Бабушка Клара, мама моей мамы, была права, умерший человек все чувствует, все понимает, еще три дня его душа находится возле тела. А в коме, – так намного дольше. Нельзя при нем говорить ни лишнее, ни нехорошее. Про меня не говорили. Но все равно мне надо было вернуться раньше? Я точно знала, что вернусь, но у меня самой не получалось. И Гоша, и Маша, Антон, все вели себя показательно – внутри молились, а внешне были спокойны и сдержаны. Я ни тени не сомневалась, что не умерла, и поэтому не умерла. Даже немного обидно – поплакали бы больше, поголосили.

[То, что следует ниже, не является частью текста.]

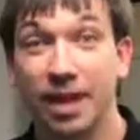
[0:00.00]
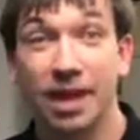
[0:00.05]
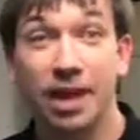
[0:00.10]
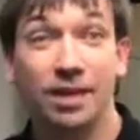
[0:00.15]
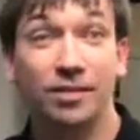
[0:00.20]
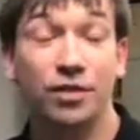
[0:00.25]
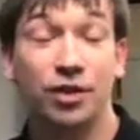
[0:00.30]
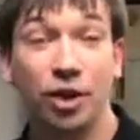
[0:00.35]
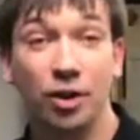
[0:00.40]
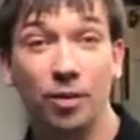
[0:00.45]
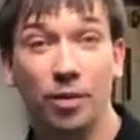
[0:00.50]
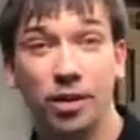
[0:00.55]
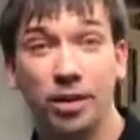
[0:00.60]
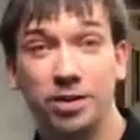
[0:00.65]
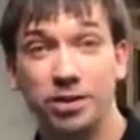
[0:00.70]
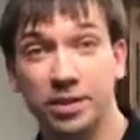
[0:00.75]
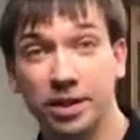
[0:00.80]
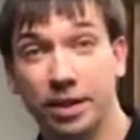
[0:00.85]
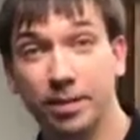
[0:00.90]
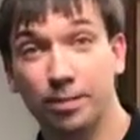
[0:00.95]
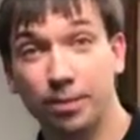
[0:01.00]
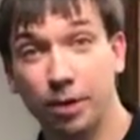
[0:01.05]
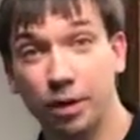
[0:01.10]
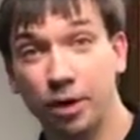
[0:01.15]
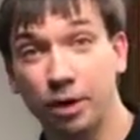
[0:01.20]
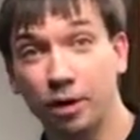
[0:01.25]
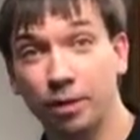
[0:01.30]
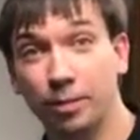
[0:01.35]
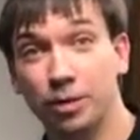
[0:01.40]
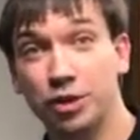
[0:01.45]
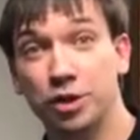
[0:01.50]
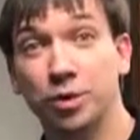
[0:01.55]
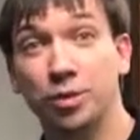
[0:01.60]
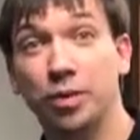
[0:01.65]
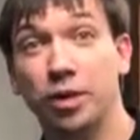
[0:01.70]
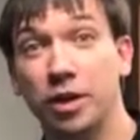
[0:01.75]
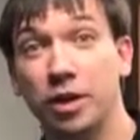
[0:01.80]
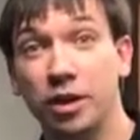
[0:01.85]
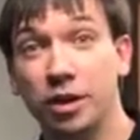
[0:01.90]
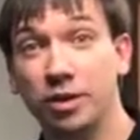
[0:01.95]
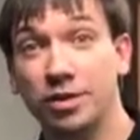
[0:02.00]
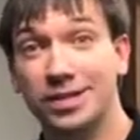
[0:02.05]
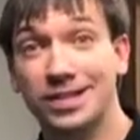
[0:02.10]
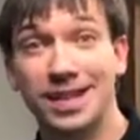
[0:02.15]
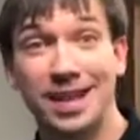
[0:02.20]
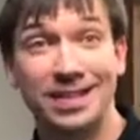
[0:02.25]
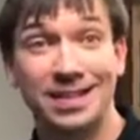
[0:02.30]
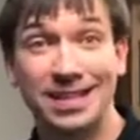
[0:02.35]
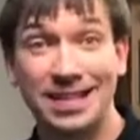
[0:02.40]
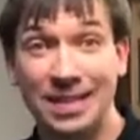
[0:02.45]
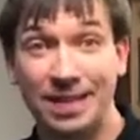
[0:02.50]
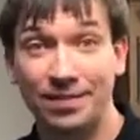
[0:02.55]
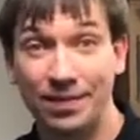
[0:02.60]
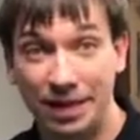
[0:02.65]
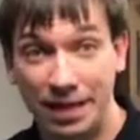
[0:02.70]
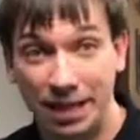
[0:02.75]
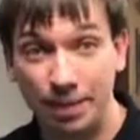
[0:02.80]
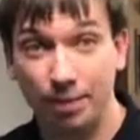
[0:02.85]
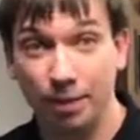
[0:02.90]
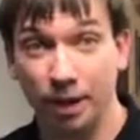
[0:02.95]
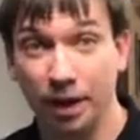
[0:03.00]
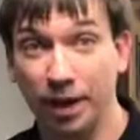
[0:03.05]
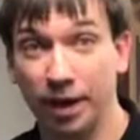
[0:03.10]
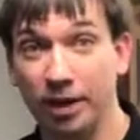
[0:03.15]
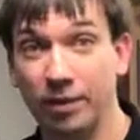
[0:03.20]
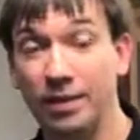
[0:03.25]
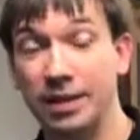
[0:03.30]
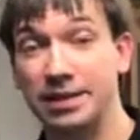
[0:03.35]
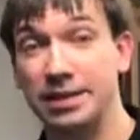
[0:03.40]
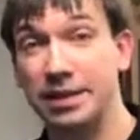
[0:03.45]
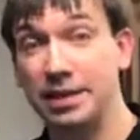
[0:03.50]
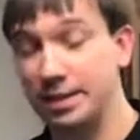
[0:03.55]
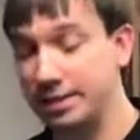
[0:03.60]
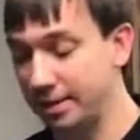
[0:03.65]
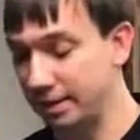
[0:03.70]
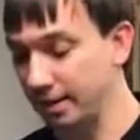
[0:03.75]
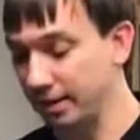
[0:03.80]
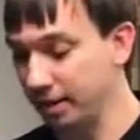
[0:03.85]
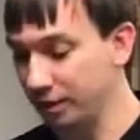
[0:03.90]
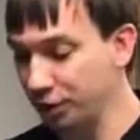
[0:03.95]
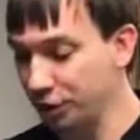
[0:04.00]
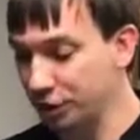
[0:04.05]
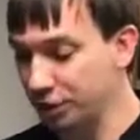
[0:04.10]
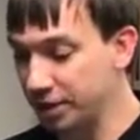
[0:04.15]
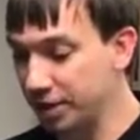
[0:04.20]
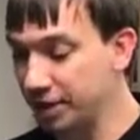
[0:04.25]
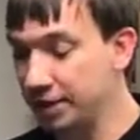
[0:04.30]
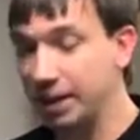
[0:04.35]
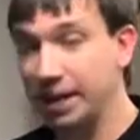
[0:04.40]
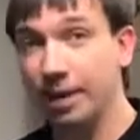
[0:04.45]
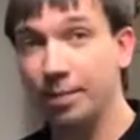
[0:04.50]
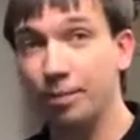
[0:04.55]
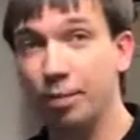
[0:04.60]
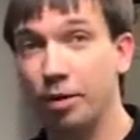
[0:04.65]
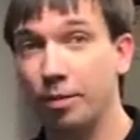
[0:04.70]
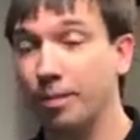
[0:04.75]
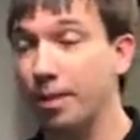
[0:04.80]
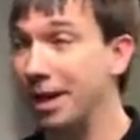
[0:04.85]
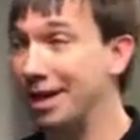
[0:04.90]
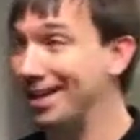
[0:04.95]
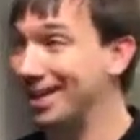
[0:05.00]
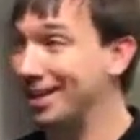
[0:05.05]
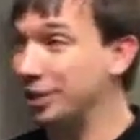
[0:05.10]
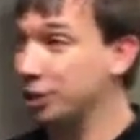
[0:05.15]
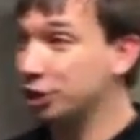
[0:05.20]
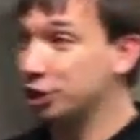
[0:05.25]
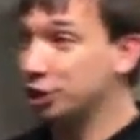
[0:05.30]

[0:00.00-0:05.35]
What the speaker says: If you don't want to use the computer, but you want to use, say, the DVD player, that's easy. You just hit the input button and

А еще мне, Небесная Канцелярия оказала услугу в порядке исключения. На то время что я там находилась, позволили побывать, где захочу, и я смогла находиться за тридевять земель, не теряя тонкой связи с собственным телом.
Я перенеслась в Либерию на ямы, где закопаны мои родители, посидела на пригорке возле них. Они удивились: как я выросла, тоже сказали, что мне к ним рано. Побывала на шабате у ребе Лейбла, моего прадедушки, раввина. Ой, какой шабат! Я тоже такой хочу! Заглянула домой к Антону, увидела мои пропавшие фотографии. Милый Антон! Ты не Бармалей. Прости!
Потом сознание стало возвращаться и пришли другие мысли.
– История  циклична. Нашему поколению, как бы мы не сопротивлялись, придется повторить путь предков.
Потом мое сознание опять уплыло. Я поговорила с отцом Бармалея. Ярис в него, – Дан Георгиевич спокоен за сына. Этот большой человек обнял меня за плечи, усадил рядом, удивлялся, как я похожа на его жену, и радовался за сына. Я спросила, не против ли он того, что я хочу быть его женой. Он  – благословил. Мне было приятно. Нет, радостно.
Я видела, как гнал машину в Москву мой будущий муж, отец моих будущих детей. Я постепенно сокращалась, убирая себя из Вселенной и медленно-медленно возвращаясь в тело. Все было правильно, мне надо было мужа встречать, а не по мирам разгуливать. Пора было приниматься за главную женскую работу, а то кто их всех накормит?
Я открыла глаза.
Дверь открылась и в палату вошли два любимых мной человека – Гоша и Бармалей. Два Гоши, два Бармалея.